As a dedicated member of the American Cryptogram Association, I like to solve ciphers and I enjoy writing programs for that purpose. Regular readers will have read some of my posts on the subject. Recently I tried an experiment to modify my programs to make them faster. It didn’t work very well.
In its simplest form computer solving can be described as two steps: 1. try a decryption and 2. test the result. This process is repeated, usually until a solution is found or the user stops it. It can be done by running through a word list or by randomized guesswork such as hillclimbing. My idea to speed it up is very simple: don’t test the entire decryption; just test the beginning.
The way my programs usually do the testing is to score every tetragram (4-letter group) for its frequency in English or other target language. The more high-frequency tetragrams in the trial decryption, the more likely it is to be near the solution. I found that if I just test the first four tetragrams instead of the whole thing, it does save time. I found a strict cutoff score that allows 99.3% of valid decryptions through for a full decryption, but cuts off up to 90% of false decryptions depending on the cipher type. I thought this would improve my solving time by 90%. It didn’t turn out that way.
The first problem is that this method doesn’t reduce the number of decryptions, only the number of test cycles. For many cipher types, it is necessary to decrypt the entire thing before you have the beginning to test. It turns out that the decryption phase takes longer than the testing phase. The time savings were there on several types, but so minimal that it wasn’t wroth it. Remember, it’s not 100% accurate, so that means that every now and then it would cut off a valid solution, too, which is a limitation.
The second problem is that this only works for solving methods that rely on a 100% solution. For example if the decryption method is to decrypt using a word list as a key source, you expect that when the correct key word is tried, the solution will be 100% valid English, including the beginning.
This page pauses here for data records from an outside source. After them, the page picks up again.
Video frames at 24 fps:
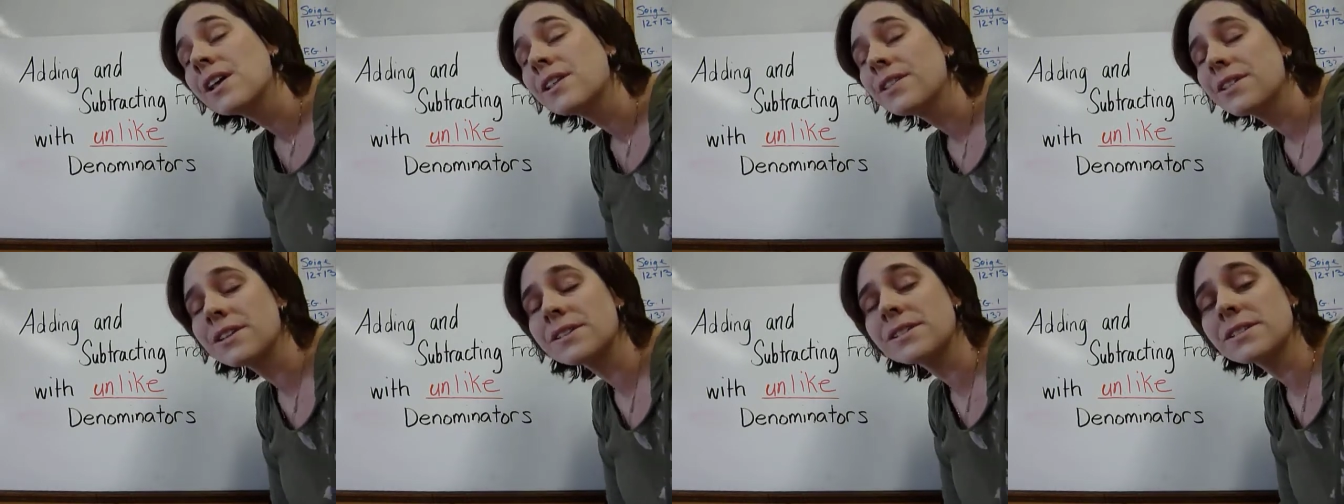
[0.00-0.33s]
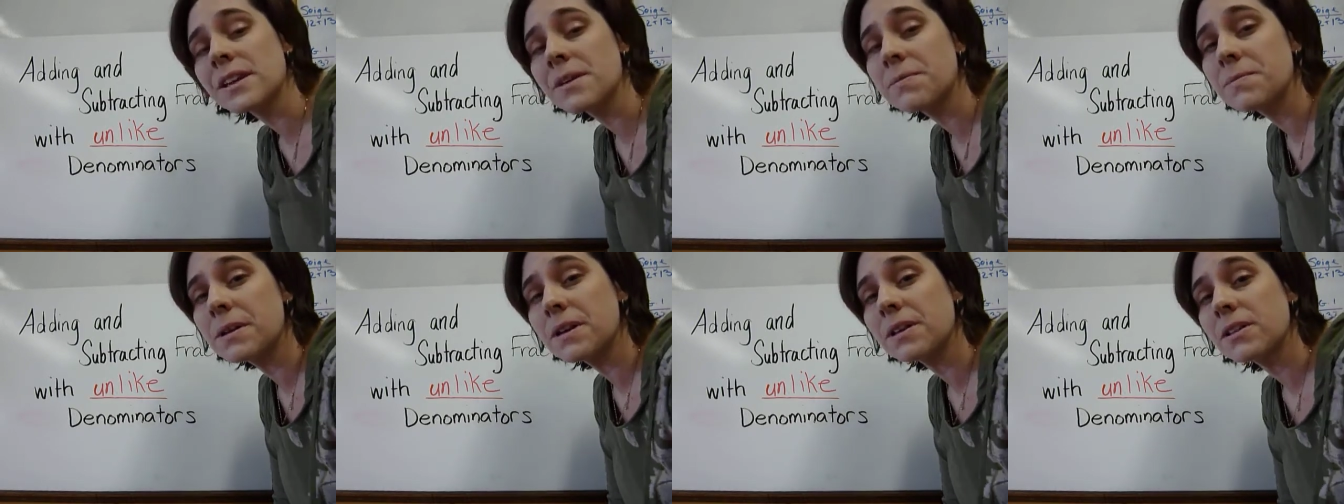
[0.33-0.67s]
This
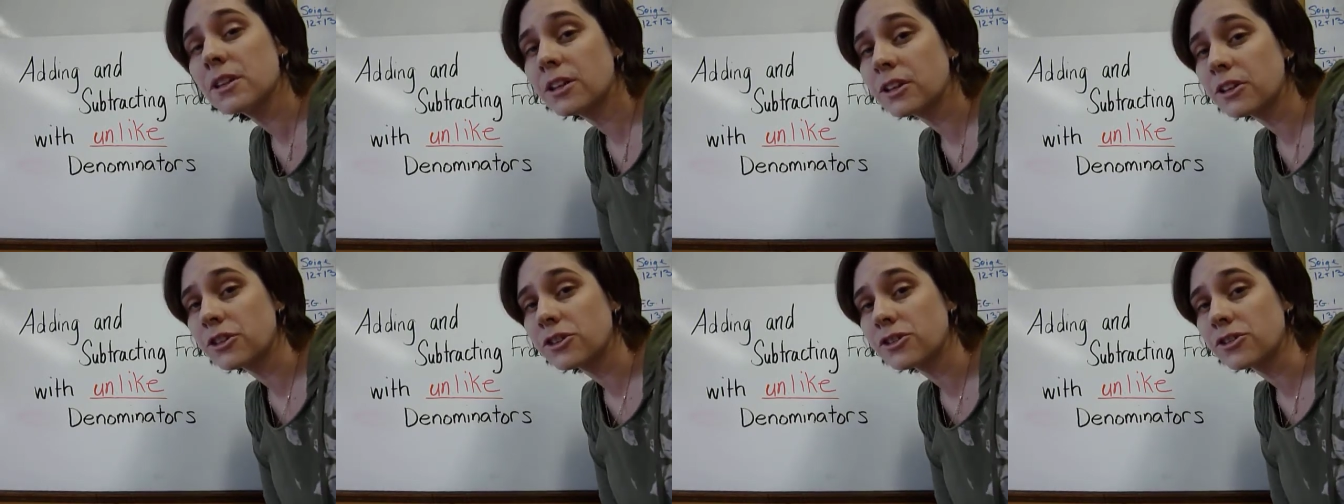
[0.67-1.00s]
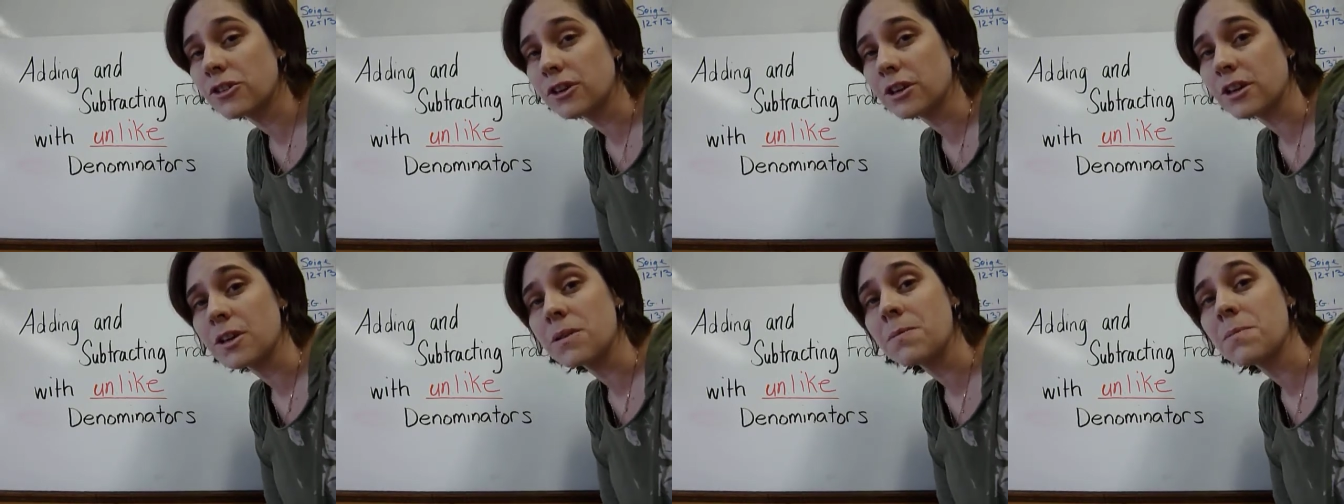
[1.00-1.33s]
can be a little
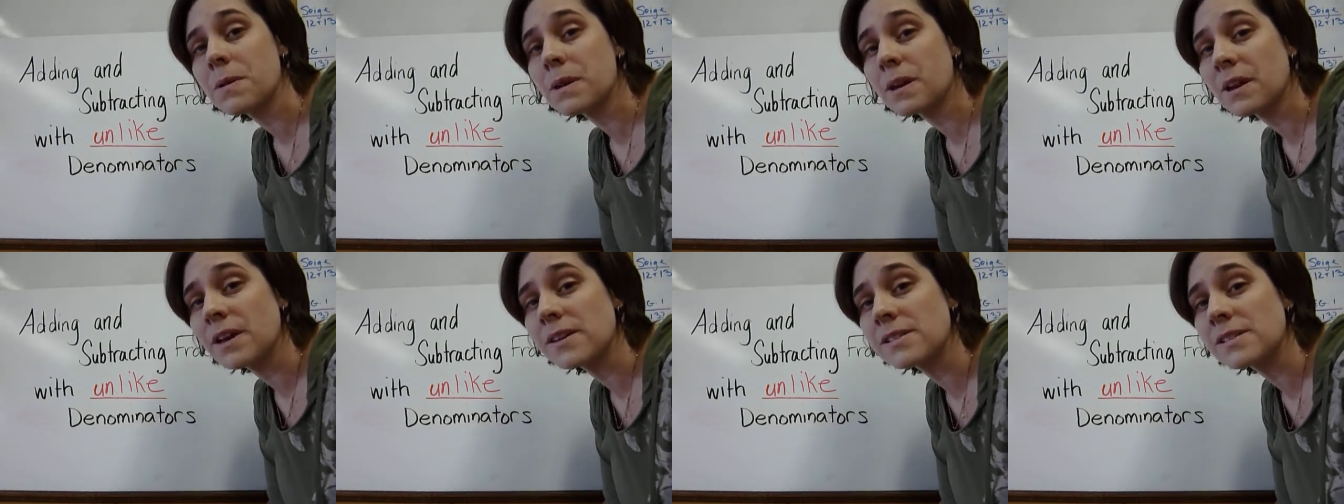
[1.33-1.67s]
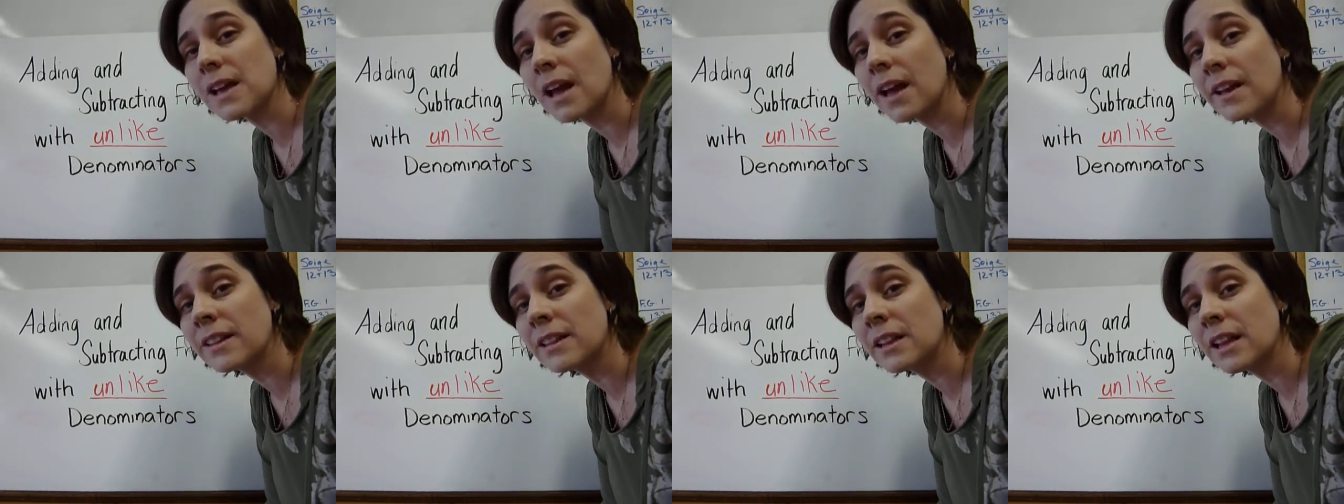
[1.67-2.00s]
tricky because
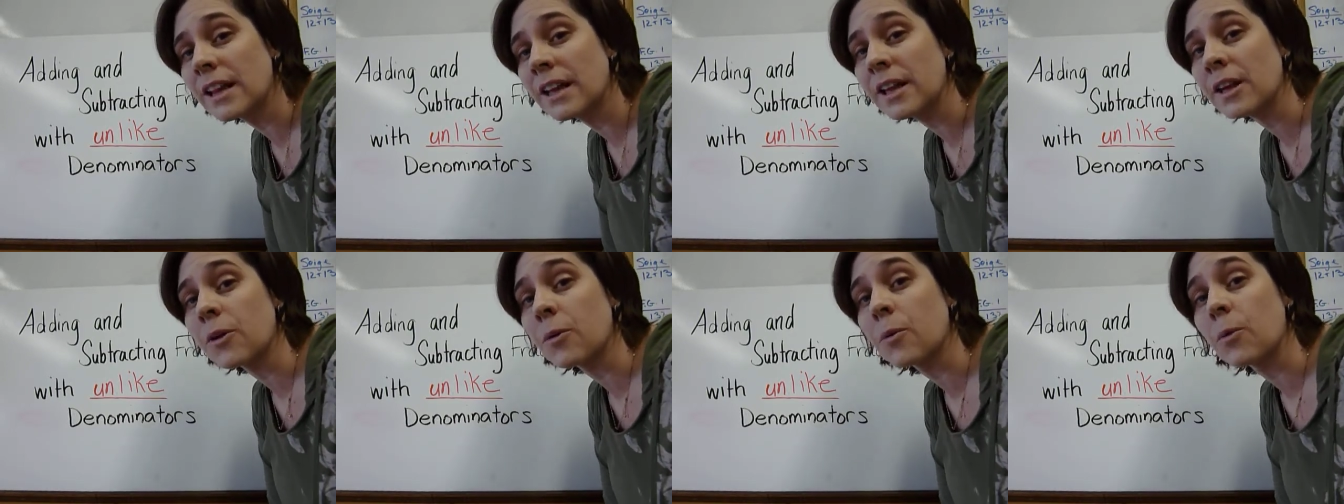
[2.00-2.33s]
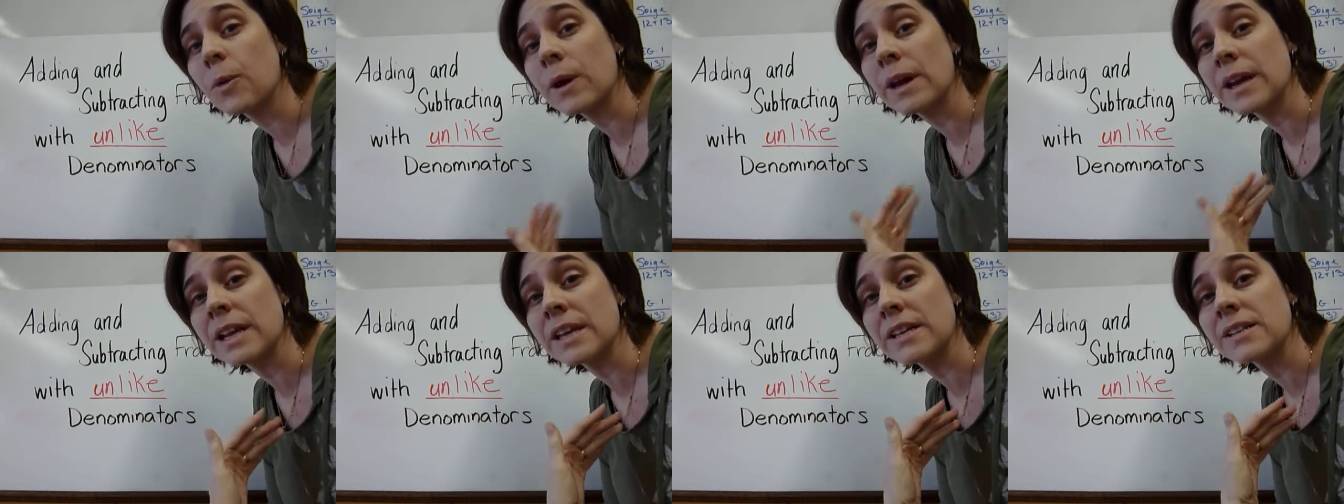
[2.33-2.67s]
unlike
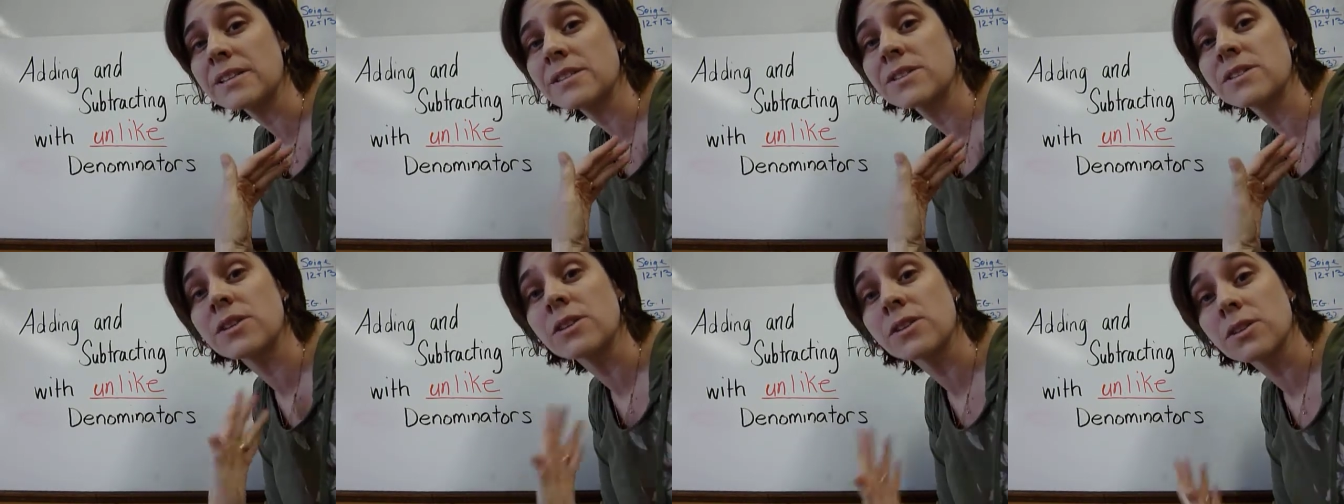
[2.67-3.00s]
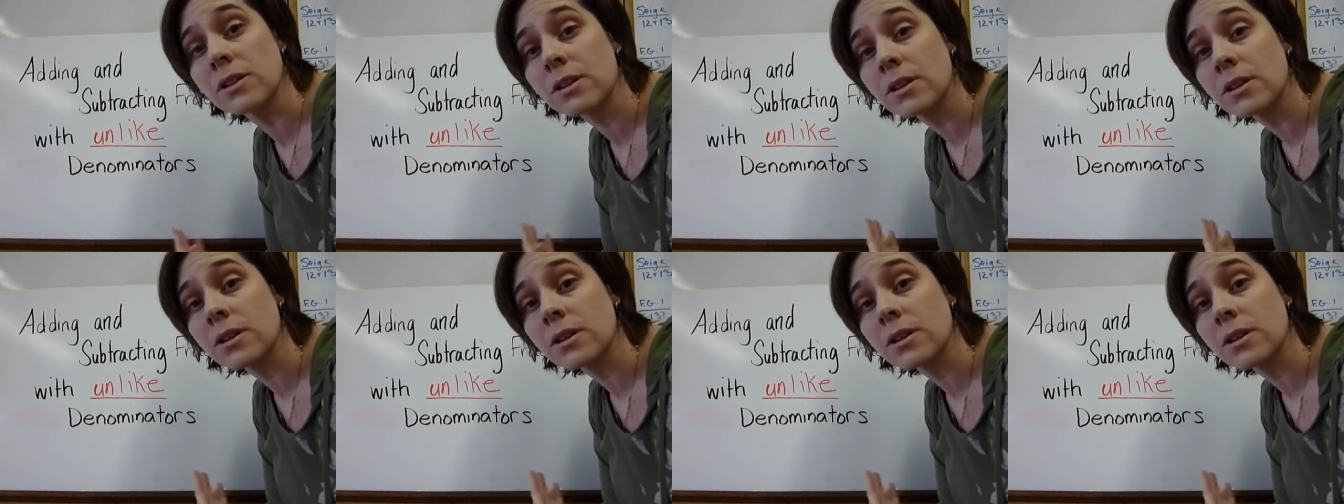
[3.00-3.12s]
when it's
It is safe to assume that if the beginning has bad tetragrams, one should go on to the next key. But if one is using hillclimbing, that is not so. You might make a change to the key that improves the overall score, and should be preserved, but doesn’t necessarily produce good text at the beginning. My method won’t work at all on a hillclimber, simulated annealing, etc. It also doesn’t work on types with numerals or with Playfair unless your frequency data is modified to deal with the numbers or extra X’s for the same reason.
I tried solving the first problem by extending the method to the decryption process. For many types, such as Vigenere, it is possible to just decrypt the beginning. So I did that, decrypting only the beginning and testing it. There were some savings in time, but surprising to me, it was only around 1% and still had the same risk of cutting out the valid solution. Apparently interrupting the normal loop of decryption to test the start slows down the whole process, especially for a type like Vigenere, that produces quite a few valid-looking beginnings even with wrong keys. The cost of the extra test cycle balanced out the savings from culling out some full decryptions.
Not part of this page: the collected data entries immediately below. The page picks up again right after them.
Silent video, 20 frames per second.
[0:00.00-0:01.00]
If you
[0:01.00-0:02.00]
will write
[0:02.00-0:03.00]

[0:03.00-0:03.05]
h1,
Another limitation in the method is that it doesn’t work at all with transposition types. They have the same number of high-frequency letters as normal text, so nearly every trial decryption will pass the test and go on for the full-length decrypt/test cycle. In the end I decided to chuck the whole idea. It still seems like it ought to be possible to streamline the trial decrypt/test process. One way to do it it if you have a crib is to test whether the crib appears in the trial decryption. Similarly, if your decryption process involves reducing the text to a simple substitution, test to see if the pattern of the crib appears.